Personne ne peut prédire avec précision combien de temps l’insurrection va se poursuivre. Du côté de l’opposition, l’optimisme de la volonté est tempéré par la conscience qu’à court terme, l’équilibre des forces je joue pas en leur faveur et est peu susceptible de changer rapidement – à moins d’une intervention militaire étrangère dans le style libyen, que peu veulent ou attendent. « Notre avenir est entre nos mains, » a tweeté un partisan de la révolution, «ou nous n’aurons pas de demain. »

Louay Hussein, un intellectuel et écrivain alaouite indépendant, a déclaré que seule une solution politique pourrait faire tomber le régime. « La crise est dans l’impasse », a-t-il soutenu. «Tous les signes montrent que nous nous dirigeons vers une guerre civile ouverte. Assad a encore beaucoup de soutien. Ce n’est pas seulement une question de répression ».
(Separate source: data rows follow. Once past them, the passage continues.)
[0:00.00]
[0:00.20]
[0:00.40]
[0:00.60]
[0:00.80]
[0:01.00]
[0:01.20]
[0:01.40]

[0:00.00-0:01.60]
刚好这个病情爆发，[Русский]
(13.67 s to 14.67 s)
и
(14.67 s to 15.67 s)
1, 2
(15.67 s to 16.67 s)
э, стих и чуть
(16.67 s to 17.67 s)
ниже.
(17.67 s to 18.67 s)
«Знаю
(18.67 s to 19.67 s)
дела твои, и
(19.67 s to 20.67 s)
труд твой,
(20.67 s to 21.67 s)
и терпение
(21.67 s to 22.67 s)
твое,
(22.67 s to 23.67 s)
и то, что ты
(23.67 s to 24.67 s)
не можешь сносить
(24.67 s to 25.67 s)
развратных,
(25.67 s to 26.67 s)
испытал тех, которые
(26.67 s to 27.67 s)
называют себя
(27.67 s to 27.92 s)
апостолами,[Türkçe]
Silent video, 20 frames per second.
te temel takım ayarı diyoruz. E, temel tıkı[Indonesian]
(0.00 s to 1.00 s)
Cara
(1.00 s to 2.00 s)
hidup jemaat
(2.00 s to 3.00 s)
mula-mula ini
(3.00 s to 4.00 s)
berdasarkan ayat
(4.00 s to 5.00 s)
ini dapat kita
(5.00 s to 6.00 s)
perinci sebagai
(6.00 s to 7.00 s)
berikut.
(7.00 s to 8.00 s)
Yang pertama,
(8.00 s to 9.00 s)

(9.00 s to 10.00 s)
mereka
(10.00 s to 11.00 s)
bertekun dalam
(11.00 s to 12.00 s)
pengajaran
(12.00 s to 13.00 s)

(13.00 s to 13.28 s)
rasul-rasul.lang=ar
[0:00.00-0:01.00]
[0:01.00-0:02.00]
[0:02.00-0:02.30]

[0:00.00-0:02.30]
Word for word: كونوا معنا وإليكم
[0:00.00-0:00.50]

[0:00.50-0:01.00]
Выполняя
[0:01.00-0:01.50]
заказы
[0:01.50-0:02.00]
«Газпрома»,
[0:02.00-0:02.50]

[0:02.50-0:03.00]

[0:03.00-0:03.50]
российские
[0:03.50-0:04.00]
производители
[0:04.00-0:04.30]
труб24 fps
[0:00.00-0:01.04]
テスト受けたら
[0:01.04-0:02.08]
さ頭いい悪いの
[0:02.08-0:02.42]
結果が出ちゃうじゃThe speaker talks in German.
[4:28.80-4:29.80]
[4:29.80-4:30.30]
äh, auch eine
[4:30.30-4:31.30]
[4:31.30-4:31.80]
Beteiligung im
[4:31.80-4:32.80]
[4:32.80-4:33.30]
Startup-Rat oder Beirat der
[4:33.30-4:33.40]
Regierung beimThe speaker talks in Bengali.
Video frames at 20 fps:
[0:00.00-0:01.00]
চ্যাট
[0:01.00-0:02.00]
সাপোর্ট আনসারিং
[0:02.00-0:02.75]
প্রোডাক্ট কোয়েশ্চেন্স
L’économiste Abdel-Karim retient une vision à long terme. « Je n’ai aucun doute sur le renversement du régime. Le problème est que plus cela prendra de temps, plus les islamistes deviendront puissants. Ceux qui prônent la violence vont gagner du terrain. C’est une question de temps et de prix : le temps raccourcit mais le prix est en train de monter ».

Mouna Ghanem, du Syrian State-Building Movement, l’une des très rares organisations non gouvernementales indépendantes, est entièrement d’accord avec cette analyse sombre. « Nous sommes heureux qu’il y ait du changement », dit-elle. «Nous pensions que le changement n’arriverait jamais en Syrie. Mais nous avons peur de ce que cela coûtera ».